As for the third Pope mentioned in his missive, Benedict XIV, he had no tidings of him, and indeed he was keeping very quiet. His election to the Holy See had been singular in that it had been made by one cardinal alone. Benedict XIV's right to the papacy had been communicated to him by a cardinal created by the Anti-pope, Benedict XIII, at the time of his promotion in 1409. That Cardinal was Jean Barrère, a Frenchman, Bachelor of laws, priest and Cardinal of Saint-Étienne in Cœlio monte. It was not to Benedict XIV that the Armagnac was thinking of giving his allegiance; obviously he was eager to submit to Martin V.

It is not easy therefore to discover why he should have asked Jeanne to indicate the true pope. Doubtless it was customary in those days to consult on all manner of questions those holy maids to whom God vouchsafed illumination. Such an one the Maid appeared, and her fame as a prophetess had been spread abroad in a very short time. She revealed hidden things, she drew the curtain from the future. We are reminded of that capitoul[97] of Toulouse, who about three weeks after the deliverance of Orléans, advised her being consulted as to a remedy for the corruption of the coinage. Bona of Milan, married to a poor gentleman in the train of her cousin, Queen Ysabeau, besought the Maid's help in her endeavour to regain the duchy which she claimed through her descent from the Visconti.[98] It was just as appropriate to question the Maid concerning the Pope and the Anti-pope. But the most difficult point in this question is to discover what were the Count of Armagnac's reasons for consulting the Holy Maid on a matter concerning which he appears to have been sufficiently informed. The following seems the most probable.
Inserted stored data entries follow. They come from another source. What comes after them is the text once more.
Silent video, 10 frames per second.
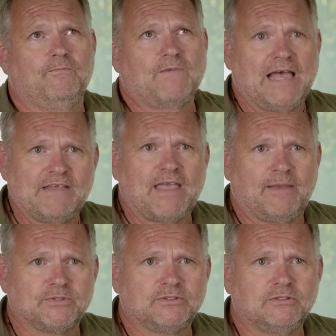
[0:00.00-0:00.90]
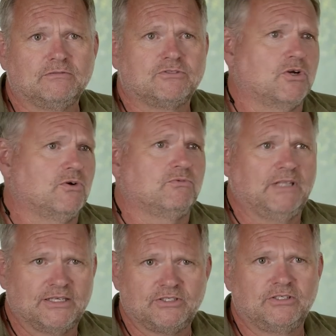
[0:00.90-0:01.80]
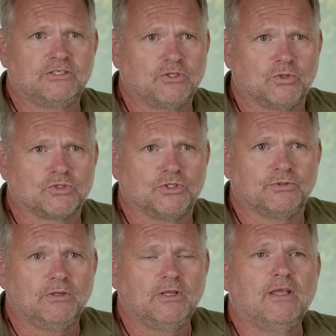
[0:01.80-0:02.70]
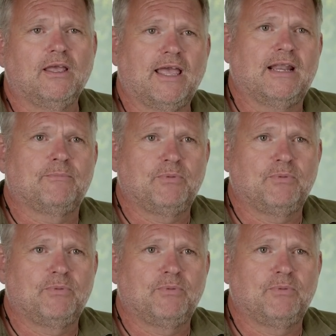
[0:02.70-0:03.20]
5 amps, so less than a toaster, and it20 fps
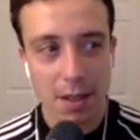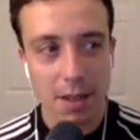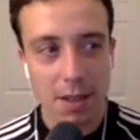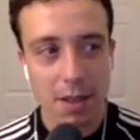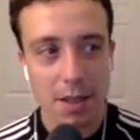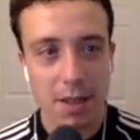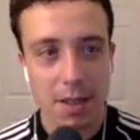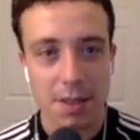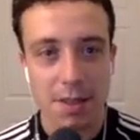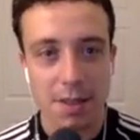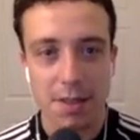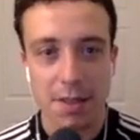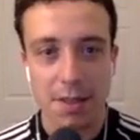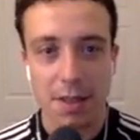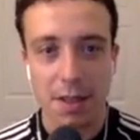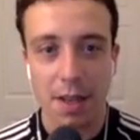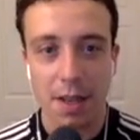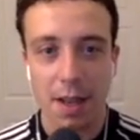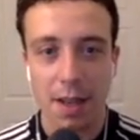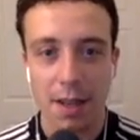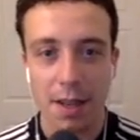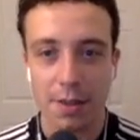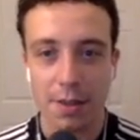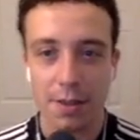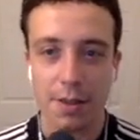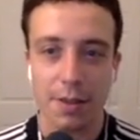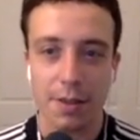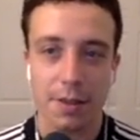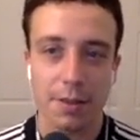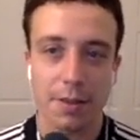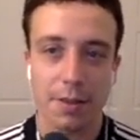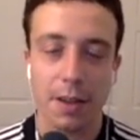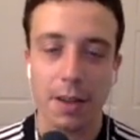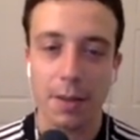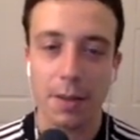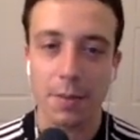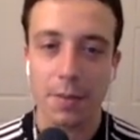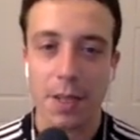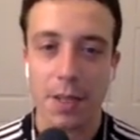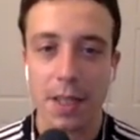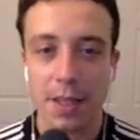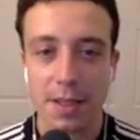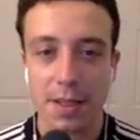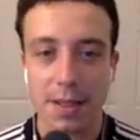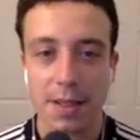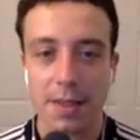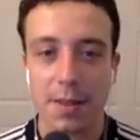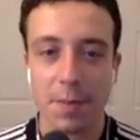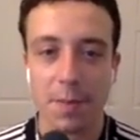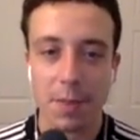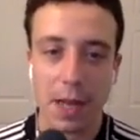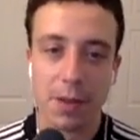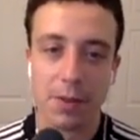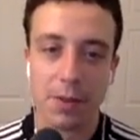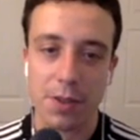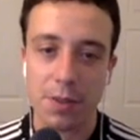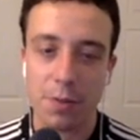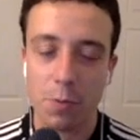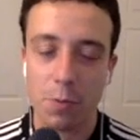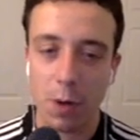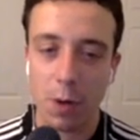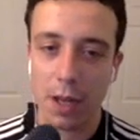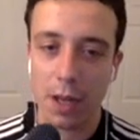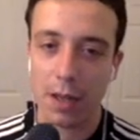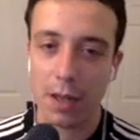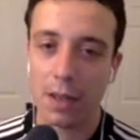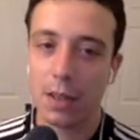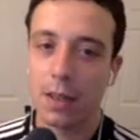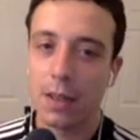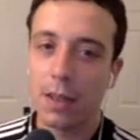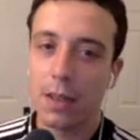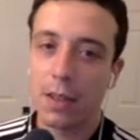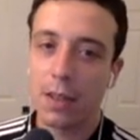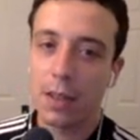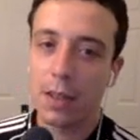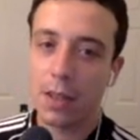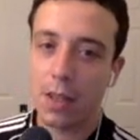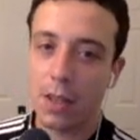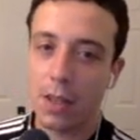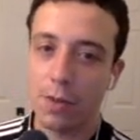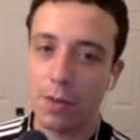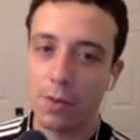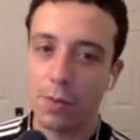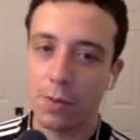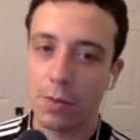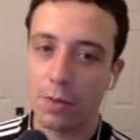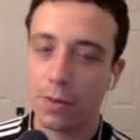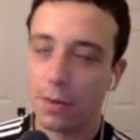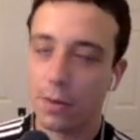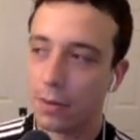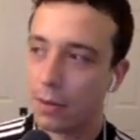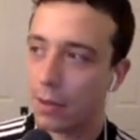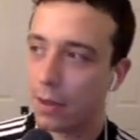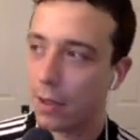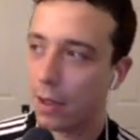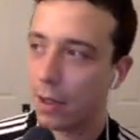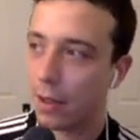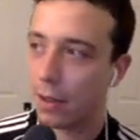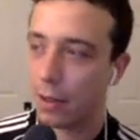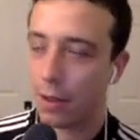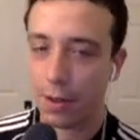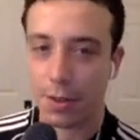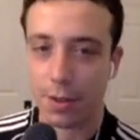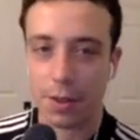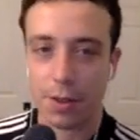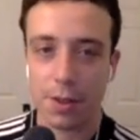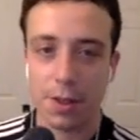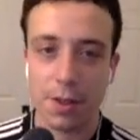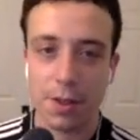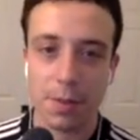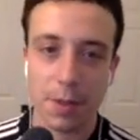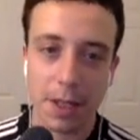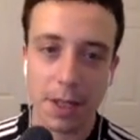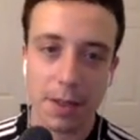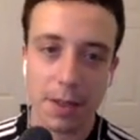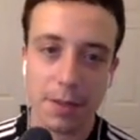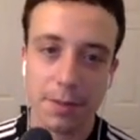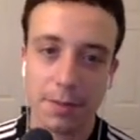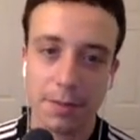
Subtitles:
this either that this doesn't bounce when you on the turn that you play it.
Jean IV was prepared to recognise Martin V as Pope; but he desired his submission to appear honourable and reasonable. Wherefore he conceived the idea of ascribing his conduct to the command of Jesus Christ, speaking through the Holy Maid. But it was necessary for the command to be in accordance with his wishes. The letter provides for that. He is careful to indicate to Jeanne, and consequently to God, what reply would be suitable. He lays stress on the fact that Martin V, who had recently excommunicated him, was elected at Constance by the consent of all Christian nations, that he dwells at Rome and that he is obeyed by all Christian kings. He points out on the other hand the circumstances which invalidate the election of Clement VIII by only three cardinals, and the still more ridiculous election of that Benedict, who was chosen by a conclave consisting of only one cardinal.[99]
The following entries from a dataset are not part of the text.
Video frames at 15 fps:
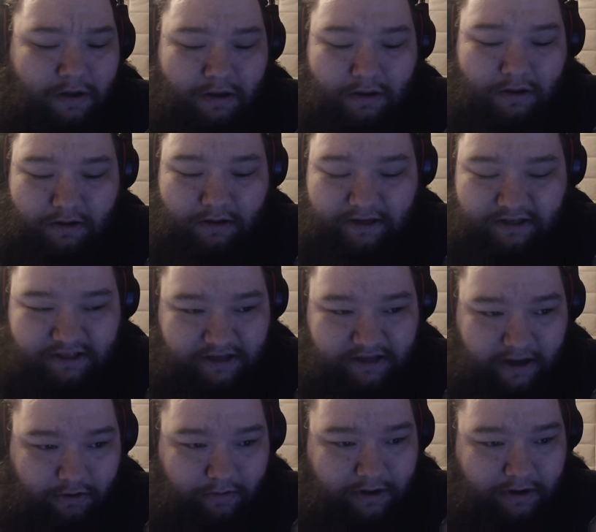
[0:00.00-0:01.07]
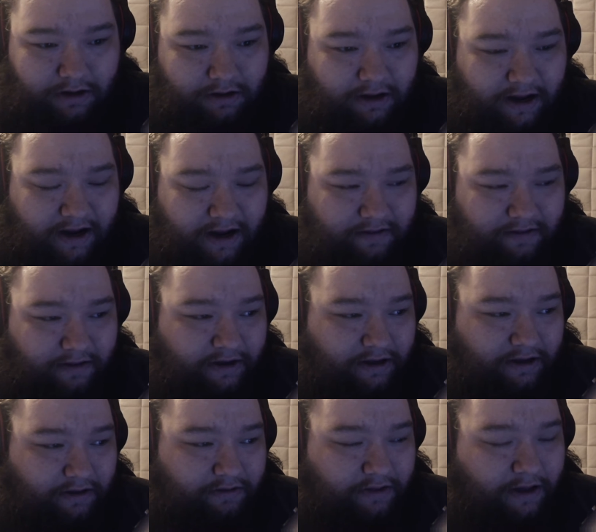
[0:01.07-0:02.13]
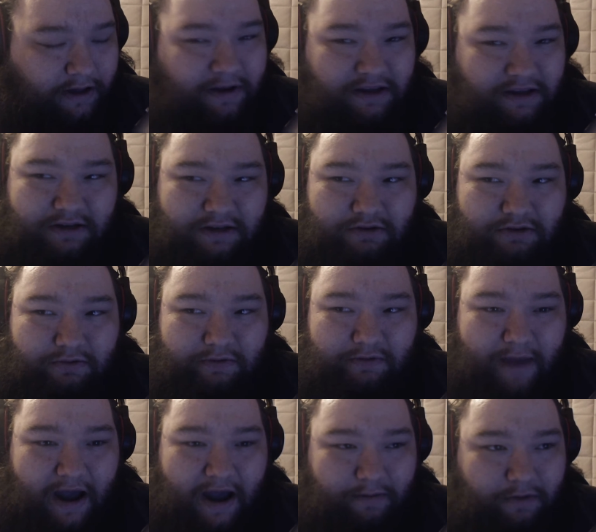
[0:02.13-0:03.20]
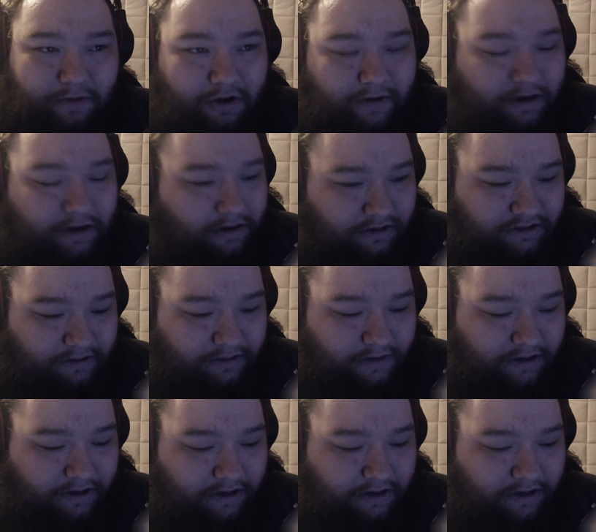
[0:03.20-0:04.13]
like scared me. And I thought my teacher was mad at me already or something,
After such a setting forth could there possibly remain a single doubt as to whether Pope Martin was the true pope? But such guile was lost on Jeanne; it escaped her entirely. The Count of Armagnac's letter, which she had read to her as she was mounting her horse, must have struck her as very obscure.[100] The names of Benedict, of Clement and of Martin she had never heard. The Saints, Catherine and Margaret, with whom she was constantly holding converse, revealed to her nothing concerning the Pope. They spoke to her of nought save of the realm of France; and Jeanne's prudence generally led her to confine her prophecies to the subject of the war. This circumstance was pointed out by a German clerk as a matter extraordinary and worthy of note.[101] But for this once she consented to reply to Jean IV, in order to maintain her reputation as a prophet and because the title of Armagnac strongly appealed to her. She told him that at that moment she was unable to instruct him concerning the true pope, but that later she would inform him in which of the three he must believe, according as God should reveal it unto her. In short, she in a measure followed the example of such soothsayers as postpone the announcement of the oracle to a future day.